Top of Records supplied

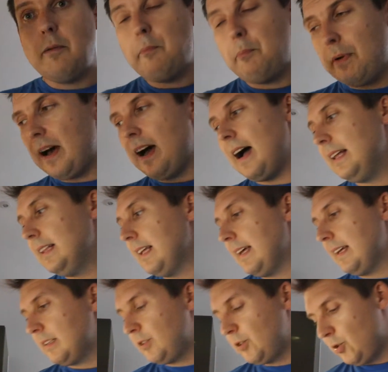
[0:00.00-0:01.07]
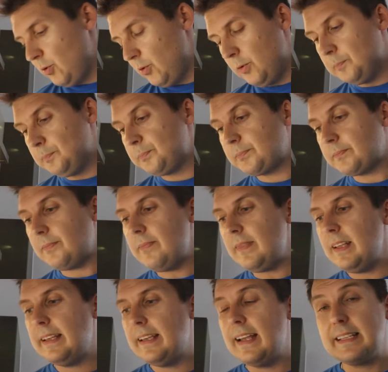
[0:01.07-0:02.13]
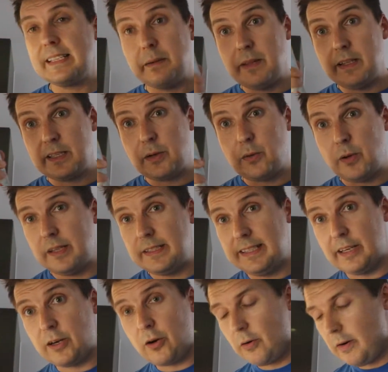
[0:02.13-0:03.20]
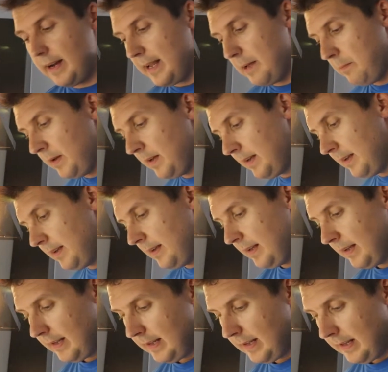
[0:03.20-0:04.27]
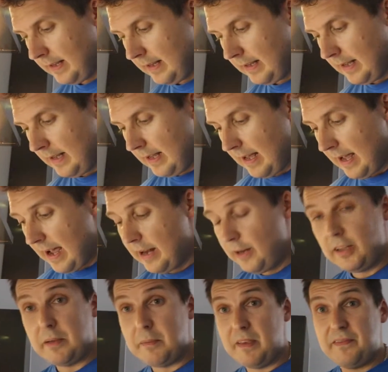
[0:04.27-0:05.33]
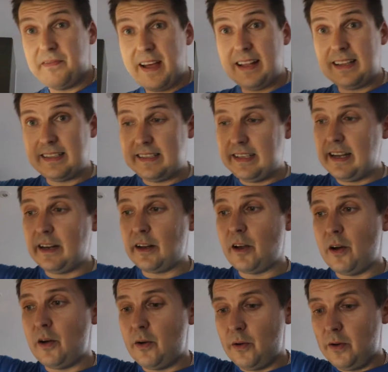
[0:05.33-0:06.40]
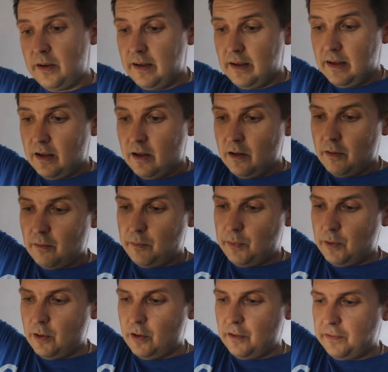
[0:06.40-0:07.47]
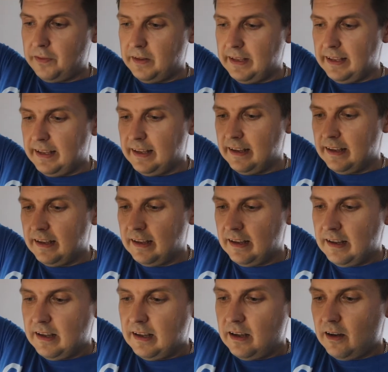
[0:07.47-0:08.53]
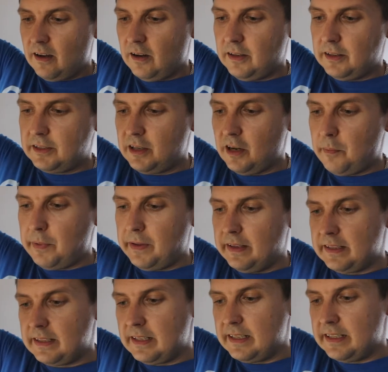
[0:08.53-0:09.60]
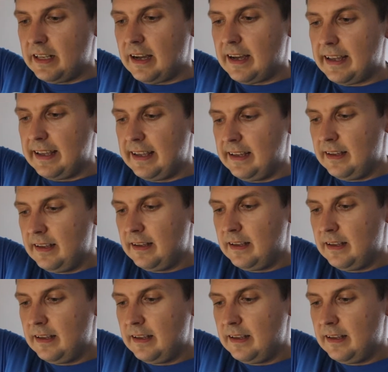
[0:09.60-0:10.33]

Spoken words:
but I like to get some of this squirty cream, and you can be fancy and go beautifully on top, and this is dying.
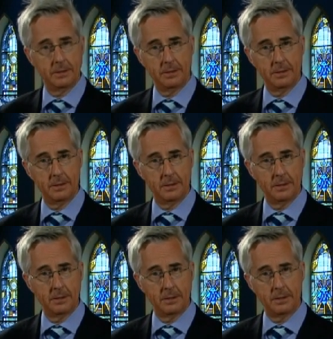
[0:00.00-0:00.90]

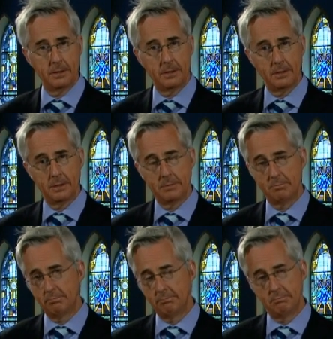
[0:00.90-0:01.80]

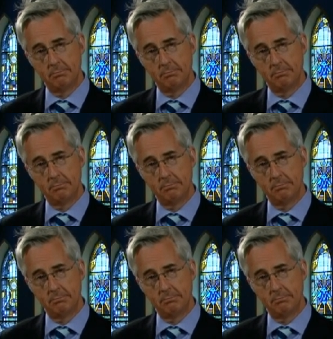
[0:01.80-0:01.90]
Nobody speaks.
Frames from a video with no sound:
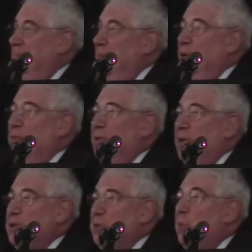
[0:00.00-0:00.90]
Wonderful
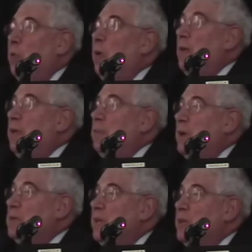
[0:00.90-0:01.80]
question. Where do I think
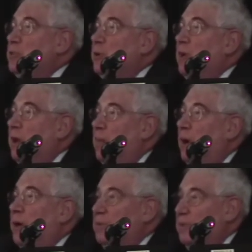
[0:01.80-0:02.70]
Pasolini stood
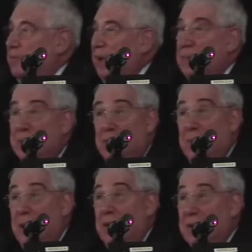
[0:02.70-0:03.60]
among the famous
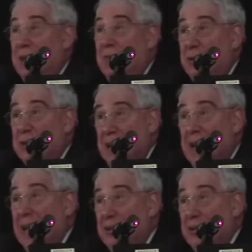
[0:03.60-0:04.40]
filmmakers like Rossellini,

Bottom of Records supplied

*Assignment:* Transcribe every entry word for word, but omit the pictures.

*Response for this exercise:*
[0:00.00-0:01.07]
[0:01.07-0:02.13]
[0:02.13-0:03.20]
[0:03.20-0:04.27]
[0:04.27-0:05.33]
[0:05.33-0:06.40]
[0:06.40-0:07.47]
[0:07.47-0:08.53]
[0:08.53-0:09.60]
[0:09.60-0:10.33]

Spoken words:
but I like to get some of this squirty cream, and you can be fancy and go beautifully on top, and this is dying.
[0:00.00-0:00.90]

[0:00.90-0:01.80]

[0:01.80-0:01.90]
Nobody speaks.
Frames from a video with no sound:
[0:00.00-0:00.90]
Wonderful
[0:00.90-0:01.80]
question. Where do I think
[0:01.80-0:02.70]
Pasolini stood
[0:02.70-0:03.60]
among the famous
[0:03.60-0:04.40]
filmmakers like Rossellini,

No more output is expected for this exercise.